Mas revela algumas outras coisas também.

Não dá para contratar qualquer jogador, só por que este ‘está no mercado’. Não sei se Diguinho é realmente o boêmio que dizem ser, mas esta é a fama que tem. Deveria fazer algo para perder essa fama. Deveria contar com alguém do clube que o orientasse e ajudasse neste sentido, este alguém seria o tal ‘homem de vestiário’, aquele que escrevi, em um post anterior, que o Grêmio também não tem. Alexandre Faria deveria ser este homem, no Fluminense, mas quanto a Diguinho ele tenta se desculpar: “Não sou o pai dele.” (Assista ao vídeo).

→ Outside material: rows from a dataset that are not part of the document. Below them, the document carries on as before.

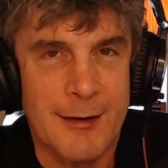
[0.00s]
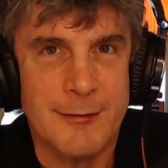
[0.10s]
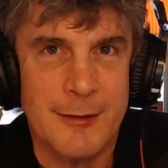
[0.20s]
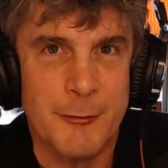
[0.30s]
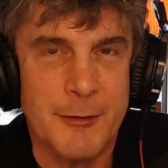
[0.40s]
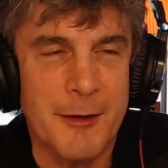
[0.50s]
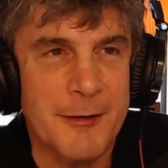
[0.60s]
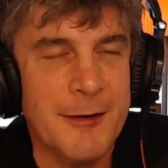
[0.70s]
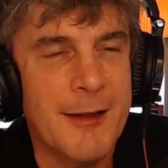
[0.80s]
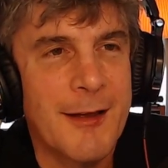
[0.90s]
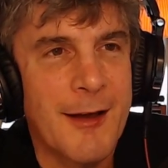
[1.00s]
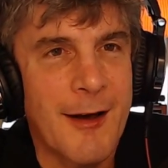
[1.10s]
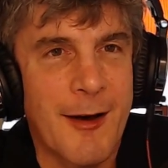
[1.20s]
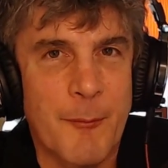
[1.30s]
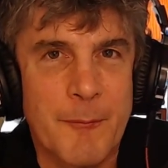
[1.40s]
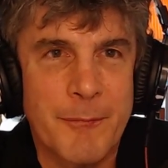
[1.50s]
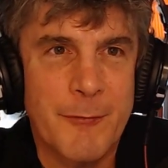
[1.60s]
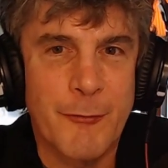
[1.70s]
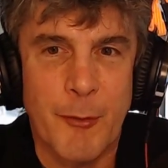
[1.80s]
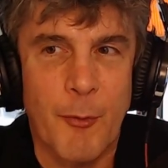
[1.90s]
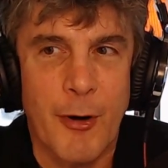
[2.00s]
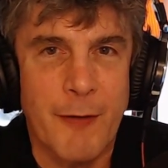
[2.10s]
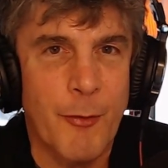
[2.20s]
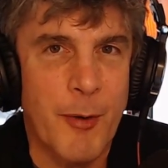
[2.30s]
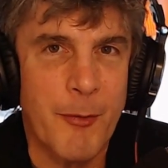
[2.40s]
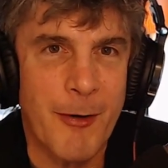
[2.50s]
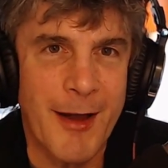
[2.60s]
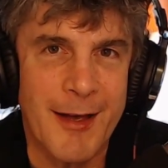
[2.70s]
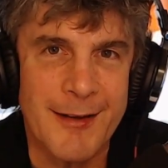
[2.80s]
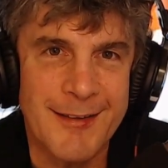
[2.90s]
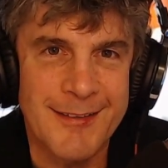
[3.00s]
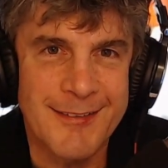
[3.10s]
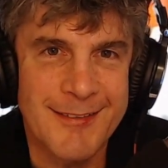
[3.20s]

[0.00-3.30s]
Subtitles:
I guess that's redundant, from wherever we were at.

Outra revelação que nos faz este acontecimento é que não dá para contratar qualquer treinador. Não é por que o cara tem um bom discurso, é bem articulado, fez muitos cursos e conhece muitas teorias a respeito de futebol, que ele seja, na prática, um bom treinador. Depois o tal cara, começa a perder um jogo em casa, fica mais perdido na casamata do que o time em campo e ainda acaba levando goleada.

Acredito que não é assim que se faz uma torcida, que não é na noite carioca que se faz uma carreira de jogador, que não é  nos livros que se aprende a treinar um time competitivo.

Enfim, não é assim que se faz futebol.